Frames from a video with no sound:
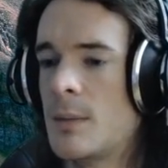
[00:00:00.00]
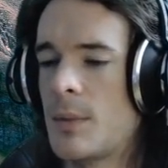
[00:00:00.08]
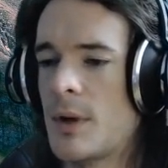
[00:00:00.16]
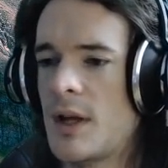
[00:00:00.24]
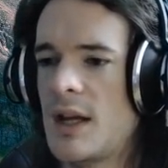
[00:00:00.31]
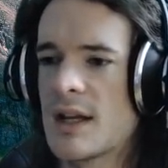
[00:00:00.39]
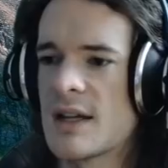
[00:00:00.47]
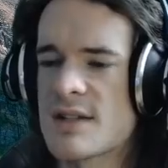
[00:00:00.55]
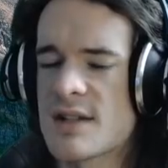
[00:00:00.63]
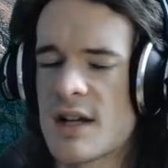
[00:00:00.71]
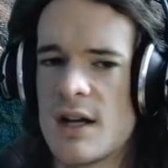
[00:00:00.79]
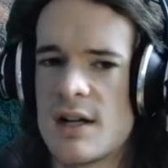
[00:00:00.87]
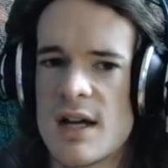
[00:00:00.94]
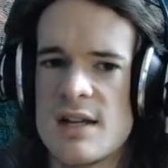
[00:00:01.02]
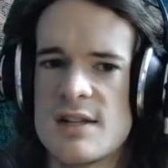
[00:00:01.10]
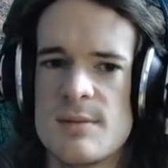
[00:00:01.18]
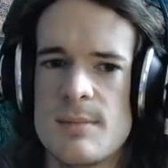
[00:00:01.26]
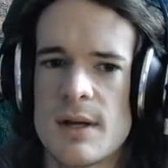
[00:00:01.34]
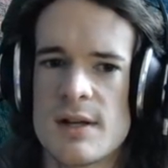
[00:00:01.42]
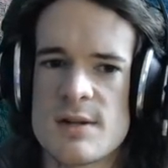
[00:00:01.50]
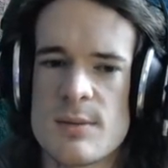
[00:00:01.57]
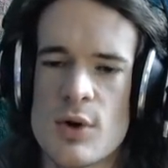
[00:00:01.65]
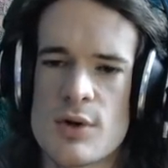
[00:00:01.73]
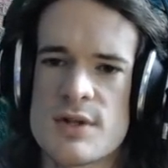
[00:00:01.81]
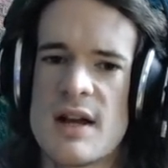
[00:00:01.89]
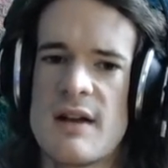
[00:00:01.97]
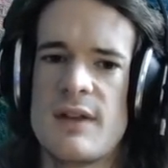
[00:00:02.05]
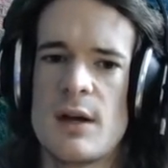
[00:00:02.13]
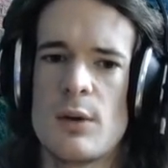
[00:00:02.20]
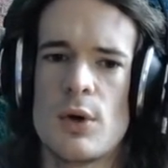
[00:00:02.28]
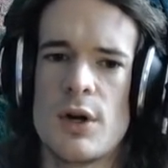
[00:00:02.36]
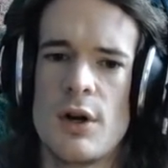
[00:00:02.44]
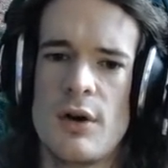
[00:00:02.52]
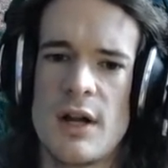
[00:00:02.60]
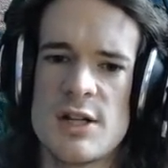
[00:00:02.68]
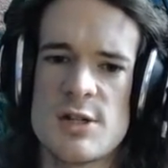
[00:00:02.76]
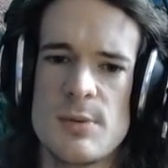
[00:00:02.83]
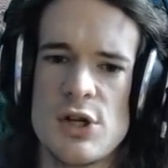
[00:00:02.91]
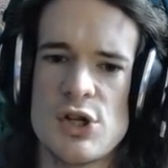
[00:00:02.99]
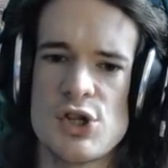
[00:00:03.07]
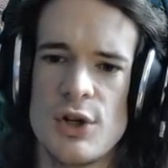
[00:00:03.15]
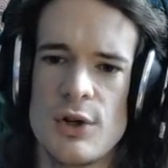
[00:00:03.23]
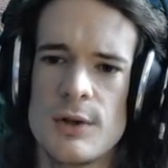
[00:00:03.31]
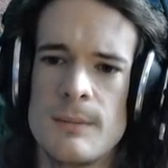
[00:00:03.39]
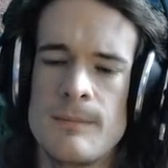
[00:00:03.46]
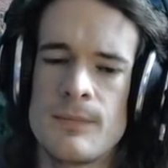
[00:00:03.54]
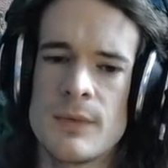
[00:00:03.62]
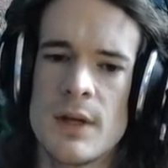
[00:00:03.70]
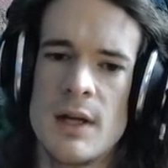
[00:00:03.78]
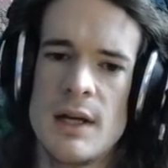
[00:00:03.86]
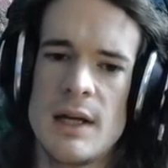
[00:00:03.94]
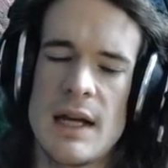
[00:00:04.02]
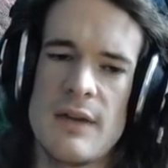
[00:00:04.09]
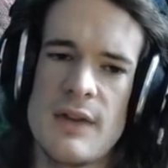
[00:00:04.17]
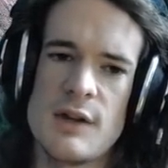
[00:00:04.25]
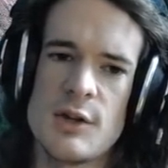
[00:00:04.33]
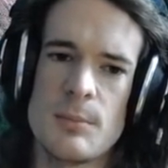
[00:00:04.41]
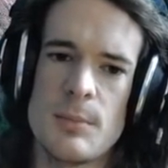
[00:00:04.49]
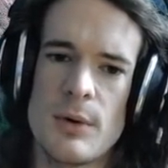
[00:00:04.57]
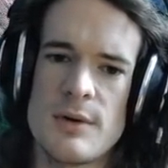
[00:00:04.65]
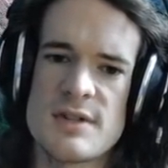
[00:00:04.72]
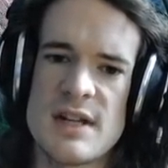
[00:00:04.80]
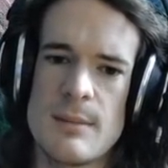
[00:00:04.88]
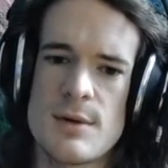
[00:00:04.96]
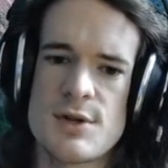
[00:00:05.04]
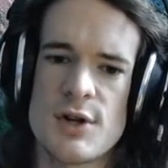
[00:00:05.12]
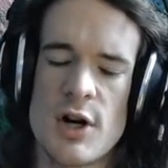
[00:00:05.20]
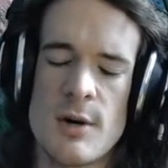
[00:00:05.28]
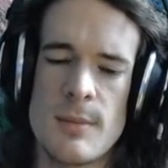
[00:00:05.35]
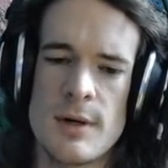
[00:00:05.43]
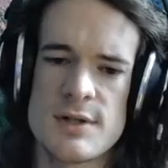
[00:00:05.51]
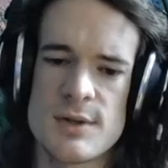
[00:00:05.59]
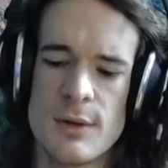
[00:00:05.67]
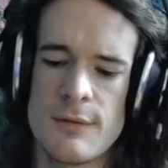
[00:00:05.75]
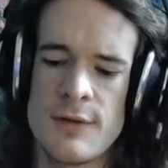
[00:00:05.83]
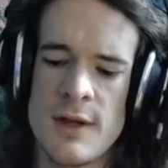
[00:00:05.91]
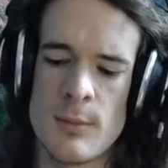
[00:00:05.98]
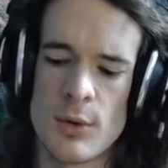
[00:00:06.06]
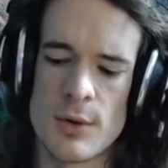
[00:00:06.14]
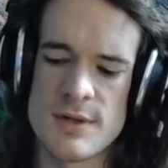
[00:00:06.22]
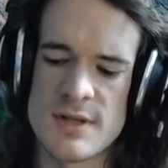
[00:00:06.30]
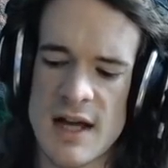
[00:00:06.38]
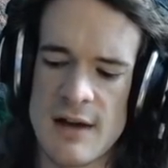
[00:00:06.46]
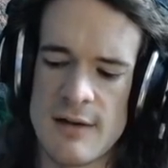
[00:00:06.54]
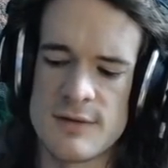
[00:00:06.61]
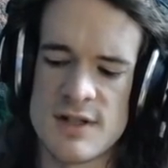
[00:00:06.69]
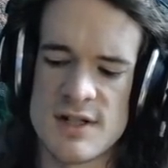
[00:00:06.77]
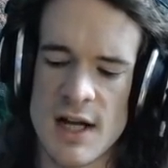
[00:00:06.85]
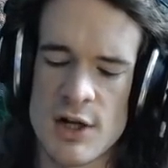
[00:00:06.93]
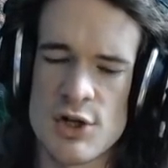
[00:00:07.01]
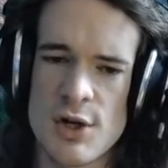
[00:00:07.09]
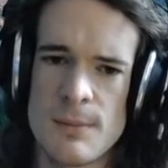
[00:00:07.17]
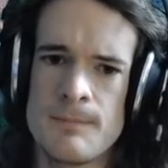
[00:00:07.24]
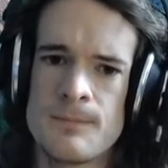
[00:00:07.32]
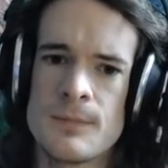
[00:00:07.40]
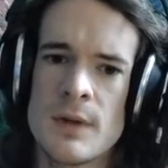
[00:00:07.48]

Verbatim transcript: But it gets kind of dicey because Immortals have that 100 HP shield, and they deal bonus damage to Armored, so if the Immortals have Detection,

• • • • • • •

**PROBLEM DESCRIPTION**
In the material above, retype exactly the lines that run from the one containing "[00:00:07.24]" through the last line, and keep out the pictures.

**FINAL ANSWER**
[00:00:07.24]
[00:00:07.32]
[00:00:07.40]
[00:00:07.48]

Verbatim transcript: But it gets kind of dicey because Immortals have that 100 HP shield, and they deal bonus damage to Armored, so if the Immortals have Detection,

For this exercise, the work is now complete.